### WHAT IS BEING ASKED
Set down the data below once more, precisely as it reads.

### RAW DATA
▽

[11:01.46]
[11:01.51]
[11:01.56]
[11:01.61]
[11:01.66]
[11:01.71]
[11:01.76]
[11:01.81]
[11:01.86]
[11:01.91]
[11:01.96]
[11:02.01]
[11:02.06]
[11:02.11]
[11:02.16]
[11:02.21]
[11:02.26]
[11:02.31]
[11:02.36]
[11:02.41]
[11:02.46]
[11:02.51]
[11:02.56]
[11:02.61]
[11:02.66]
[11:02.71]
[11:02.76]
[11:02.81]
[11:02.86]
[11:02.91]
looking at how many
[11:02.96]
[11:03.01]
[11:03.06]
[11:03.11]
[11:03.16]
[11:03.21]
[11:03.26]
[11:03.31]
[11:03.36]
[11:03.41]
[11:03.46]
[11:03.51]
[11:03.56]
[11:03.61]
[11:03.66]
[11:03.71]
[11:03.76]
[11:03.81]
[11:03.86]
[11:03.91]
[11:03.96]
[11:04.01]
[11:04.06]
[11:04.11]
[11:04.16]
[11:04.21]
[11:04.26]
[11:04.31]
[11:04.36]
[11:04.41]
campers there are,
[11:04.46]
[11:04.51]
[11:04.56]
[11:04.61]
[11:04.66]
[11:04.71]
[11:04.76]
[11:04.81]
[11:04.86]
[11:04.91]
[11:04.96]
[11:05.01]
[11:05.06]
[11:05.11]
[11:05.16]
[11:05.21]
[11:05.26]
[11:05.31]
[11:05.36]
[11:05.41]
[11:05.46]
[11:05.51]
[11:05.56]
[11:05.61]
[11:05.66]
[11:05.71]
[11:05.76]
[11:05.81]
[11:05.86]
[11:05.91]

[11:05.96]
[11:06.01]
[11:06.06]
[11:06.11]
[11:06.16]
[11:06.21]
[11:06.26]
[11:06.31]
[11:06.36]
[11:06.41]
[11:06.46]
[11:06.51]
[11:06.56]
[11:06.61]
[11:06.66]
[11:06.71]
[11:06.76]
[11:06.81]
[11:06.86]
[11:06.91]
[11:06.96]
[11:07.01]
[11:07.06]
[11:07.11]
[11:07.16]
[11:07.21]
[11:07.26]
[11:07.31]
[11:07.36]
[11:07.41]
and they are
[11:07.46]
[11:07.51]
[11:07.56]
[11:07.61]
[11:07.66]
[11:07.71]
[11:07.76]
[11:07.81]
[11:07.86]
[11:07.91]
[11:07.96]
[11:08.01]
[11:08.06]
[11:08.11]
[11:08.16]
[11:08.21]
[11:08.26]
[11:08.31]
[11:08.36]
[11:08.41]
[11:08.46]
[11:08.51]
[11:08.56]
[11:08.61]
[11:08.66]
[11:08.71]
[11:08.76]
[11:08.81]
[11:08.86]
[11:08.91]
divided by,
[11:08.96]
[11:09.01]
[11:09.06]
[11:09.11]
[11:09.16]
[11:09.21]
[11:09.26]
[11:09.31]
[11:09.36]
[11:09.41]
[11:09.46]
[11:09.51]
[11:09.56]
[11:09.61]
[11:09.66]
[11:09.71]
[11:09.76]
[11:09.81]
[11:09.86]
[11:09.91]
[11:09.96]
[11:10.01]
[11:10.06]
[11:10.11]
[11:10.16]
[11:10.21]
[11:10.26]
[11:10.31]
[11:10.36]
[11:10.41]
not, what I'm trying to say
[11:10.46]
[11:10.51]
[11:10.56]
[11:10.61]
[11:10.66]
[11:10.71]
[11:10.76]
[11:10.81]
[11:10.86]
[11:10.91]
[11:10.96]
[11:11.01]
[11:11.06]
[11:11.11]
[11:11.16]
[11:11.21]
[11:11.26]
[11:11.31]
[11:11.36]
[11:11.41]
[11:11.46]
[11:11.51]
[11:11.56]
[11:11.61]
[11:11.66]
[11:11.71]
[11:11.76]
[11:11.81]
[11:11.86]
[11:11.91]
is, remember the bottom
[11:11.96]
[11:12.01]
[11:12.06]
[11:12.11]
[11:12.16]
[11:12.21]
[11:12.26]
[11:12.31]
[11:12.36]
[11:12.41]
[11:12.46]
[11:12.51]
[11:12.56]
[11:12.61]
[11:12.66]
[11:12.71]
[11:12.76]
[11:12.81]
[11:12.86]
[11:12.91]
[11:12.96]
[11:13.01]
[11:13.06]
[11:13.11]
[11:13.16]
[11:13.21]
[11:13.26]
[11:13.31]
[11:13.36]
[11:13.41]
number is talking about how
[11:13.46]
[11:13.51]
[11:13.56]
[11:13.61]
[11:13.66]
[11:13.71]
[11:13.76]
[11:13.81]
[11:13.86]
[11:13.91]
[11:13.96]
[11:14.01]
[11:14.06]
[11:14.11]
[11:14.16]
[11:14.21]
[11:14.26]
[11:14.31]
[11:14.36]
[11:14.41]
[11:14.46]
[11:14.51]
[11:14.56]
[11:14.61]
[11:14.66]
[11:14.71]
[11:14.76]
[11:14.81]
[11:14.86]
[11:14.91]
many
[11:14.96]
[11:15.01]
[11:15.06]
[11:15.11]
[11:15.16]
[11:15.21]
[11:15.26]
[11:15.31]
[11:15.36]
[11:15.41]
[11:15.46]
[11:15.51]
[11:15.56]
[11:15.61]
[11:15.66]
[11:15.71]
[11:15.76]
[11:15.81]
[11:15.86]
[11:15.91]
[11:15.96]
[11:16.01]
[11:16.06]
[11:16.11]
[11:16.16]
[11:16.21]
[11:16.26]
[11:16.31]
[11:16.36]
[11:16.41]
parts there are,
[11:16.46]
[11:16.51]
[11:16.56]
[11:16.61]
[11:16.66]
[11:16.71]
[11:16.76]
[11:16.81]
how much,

△

### RESPONSE FOR THIS EXERCISE
[11:01.46]
[11:01.51]
[11:01.56]
[11:01.61]
[11:01.66]
[11:01.71]
[11:01.76]
[11:01.81]
[11:01.86]
[11:01.91]
[11:01.96]
[11:02.01]
[11:02.06]
[11:02.11]
[11:02.16]
[11:02.21]
[11:02.26]
[11:02.31]
[11:02.36]
[11:02.41]
[11:02.46]
[11:02.51]
[11:02.56]
[11:02.61]
[11:02.66]
[11:02.71]
[11:02.76]
[11:02.81]
[11:02.86]
[11:02.91]
looking at how many
[11:02.96]
[11:03.01]
[11:03.06]
[11:03.11]
[11:03.16]
[11:03.21]
[11:03.26]
[11:03.31]
[11:03.36]
[11:03.41]
[11:03.46]
[11:03.51]
[11:03.56]
[11:03.61]
[11:03.66]
[11:03.71]
[11:03.76]
[11:03.81]
[11:03.86]
[11:03.91]
[11:03.96]
[11:04.01]
[11:04.06]
[11:04.11]
[11:04.16]
[11:04.21]
[11:04.26]
[11:04.31]
[11:04.36]
[11:04.41]
campers there are,
[11:04.46]
[11:04.51]
[11:04.56]
[11:04.61]
[11:04.66]
[11:04.71]
[11:04.76]
[11:04.81]
[11:04.86]
[11:04.91]
[11:04.96]
[11:05.01]
[11:05.06]
[11:05.11]
[11:05.16]
[11:05.21]
[11:05.26]
[11:05.31]
[11:05.36]
[11:05.41]
[11:05.46]
[11:05.51]
[11:05.56]
[11:05.61]
[11:05.66]
[11:05.71]
[11:05.76]
[11:05.81]
[11:05.86]
[11:05.91]

[11:05.96]
[11:06.01]
[11:06.06]
[11:06.11]
[11:06.16]
[11:06.21]
[11:06.26]
[11:06.31]
[11:06.36]
[11:06.41]
[11:06.46]
[11:06.51]
[11:06.56]
[11:06.61]
[11:06.66]
[11:06.71]
[11:06.76]
[11:06.81]
[11:06.86]
[11:06.91]
[11:06.96]
[11:07.01]
[11:07.06]
[11:07.11]
[11:07.16]
[11:07.21]
[11:07.26]
[11:07.31]
[11:07.36]
[11:07.41]
and they are
[11:07.46]
[11:07.51]
[11:07.56]
[11:07.61]
[11:07.66]
[11:07.71]
[11:07.76]
[11:07.81]
[11:07.86]
[11:07.91]
[11:07.96]
[11:08.01]
[11:08.06]
[11:08.11]
[11:08.16]
[11:08.21]
[11:08.26]
[11:08.31]
[11:08.36]
[11:08.41]
[11:08.46]
[11:08.51]
[11:08.56]
[11:08.61]
[11:08.66]
[11:08.71]
[11:08.76]
[11:08.81]
[11:08.86]
[11:08.91]
divided by,
[11:08.96]
[11:09.01]
[11:09.06]
[11:09.11]
[11:09.16]
[11:09.21]
[11:09.26]
[11:09.31]
[11:09.36]
[11:09.41]
[11:09.46]
[11:09.51]
[11:09.56]
[11:09.61]
[11:09.66]
[11:09.71]
[11:09.76]
[11:09.81]
[11:09.86]
[11:09.91]
[11:09.96]
[11:10.01]
[11:10.06]
[11:10.11]
[11:10.16]
[11:10.21]
[11:10.26]
[11:10.31]
[11:10.36]
[11:10.41]
not, what I'm trying to say
[11:10.46]
[11:10.51]
[11:10.56]
[11:10.61]
[11:10.66]
[11:10.71]
[11:10.76]
[11:10.81]
[11:10.86]
[11:10.91]
[11:10.96]
[11:11.01]
[11:11.06]
[11:11.11]
[11:11.16]
[11:11.21]
[11:11.26]
[11:11.31]
[11:11.36]
[11:11.41]
[11:11.46]
[11:11.51]
[11:11.56]
[11:11.61]
[11:11.66]
[11:11.71]
[11:11.76]
[11:11.81]
[11:11.86]
[11:11.91]
is, remember the bottom
[11:11.96]
[11:12.01]
[11:12.06]
[11:12.11]
[11:12.16]
[11:12.21]
[11:12.26]
[11:12.31]
[11:12.36]
[11:12.41]
[11:12.46]
[11:12.51]
[11:12.56]
[11:12.61]
[11:12.66]
[11:12.71]
[11:12.76]
[11:12.81]
[11:12.86]
[11:12.91]
[11:12.96]
[11:13.01]
[11:13.06]
[11:13.11]
[11:13.16]
[11:13.21]
[11:13.26]
[11:13.31]
[11:13.36]
[11:13.41]
number is talking about how
[11:13.46]
[11:13.51]
[11:13.56]
[11:13.61]
[11:13.66]
[11:13.71]
[11:13.76]
[11:13.81]
[11:13.86]
[11:13.91]
[11:13.96]
[11:14.01]
[11:14.06]
[11:14.11]
[11:14.16]
[11:14.21]
[11:14.26]
[11:14.31]
[11:14.36]
[11:14.41]
[11:14.46]
[11:14.51]
[11:14.56]
[11:14.61]
[11:14.66]
[11:14.71]
[11:14.76]
[11:14.81]
[11:14.86]
[11:14.91]
many
[11:14.96]
[11:15.01]
[11:15.06]
[11:15.11]
[11:15.16]
[11:15.21]
[11:15.26]
[11:15.31]
[11:15.36]
[11:15.41]
[11:15.46]
[11:15.51]
[11:15.56]
[11:15.61]
[11:15.66]
[11:15.71]
[11:15.76]
[11:15.81]
[11:15.86]
[11:15.91]
[11:15.96]
[11:16.01]
[11:16.06]
[11:16.11]
[11:16.16]
[11:16.21]
[11:16.26]
[11:16.31]
[11:16.36]
[11:16.41]
parts there are,
[11:16.46]
[11:16.51]
[11:16.56]
[11:16.61]
[11:16.66]
[11:16.71]
[11:16.76]
[11:16.81]
how much,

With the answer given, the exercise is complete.